Avanzó tres pasos más, y poniendo la mano en el hombro del oficial:

—El día menos pensado...—pronunció—, cuando te vea en las Filas o en la calle Mayor... me cojo de tu brazo delante de las señoritas, ¿oyes?, y canto allí mismo, allí... todo lo que pasa. Y cuando venga la nuestra... o te hacemos pedazos, o cumples con Dios y conmigo. ¿Entiendes, falsario?

Y en voz queda, con acento de religioso terror:

—¿Tú no tienes miedo a condenarte? Pues si mueres así... más fijo que la luz, te condenas. Y si viene la federal... que Dios la traiga y la Virgen Santísima... te mato, ¿oyes?, para que vayas más pronto al infierno.
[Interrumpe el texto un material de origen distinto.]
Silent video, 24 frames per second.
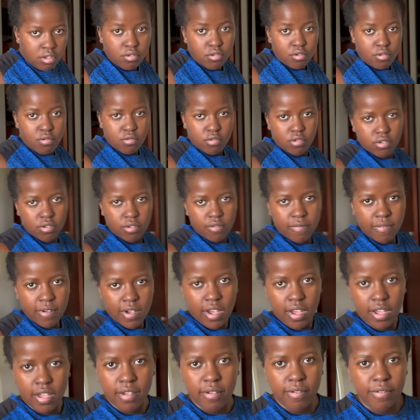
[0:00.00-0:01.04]
You go to
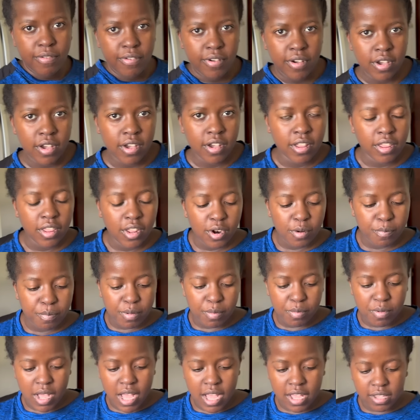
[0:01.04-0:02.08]
survive. A lot of
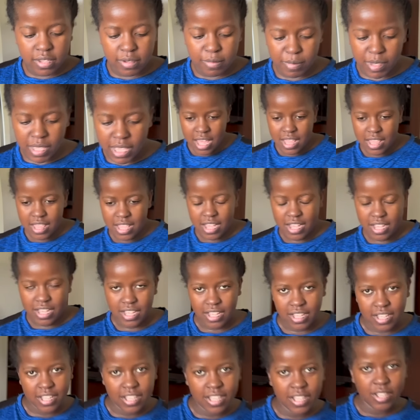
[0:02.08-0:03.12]
people ask me,
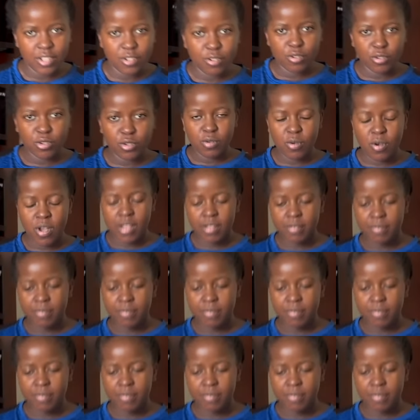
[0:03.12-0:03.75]
Naka, you're so high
Diciendo así, diole un empujón, y le volvió la espalda, saliendo con paso rápido, la frente alta, la mirada llameante, a pesar del peregrino desfallecimiento, de la desusada conmoción interior que le avisaba de que ahorrase tales escenas. Al salir la Tribuna, una ráfaga más fuerte desparramó por la mesa muchas hojas de vid, que danzaron un instante sobre la superficie de granito, y cayeron al húmedo suelo.

—¿Lo hará?—meditó Baltasar a sus solas—. ¿Me vendrá a marear en público? Tengo para mí que no.... Estos genios vivos y prontos son del primer momento: pasado ese, se quedan como malvas. Quia... no lo hace. Sin embargo, me convendría salir de Marineda una temporada....

Al pensar esto, miraba maquinalmente a las hojas secas, que valsaban con lánguido y desmayado ritmo.

—Pero ¿y Josefina? Si las noticias de mamá son ciertas, no va a ser posible abandonar una proporción que tal vez no vuelva a encontrar en mi vida. ¡Qué mil diablos! Y esa chica era guapa.... ¡Lo que es guapa! ¡Qué tonterías! ¿Por qué se buscará uno estos conflictos? ¡Yo que tengo juicio para diez!

Impaciente, tiró el cigarro que estaba concluyendo. Un átomo de fuego brilló entre las hojas, que crujieron encogiéndose, y a poco la colilla se apagó.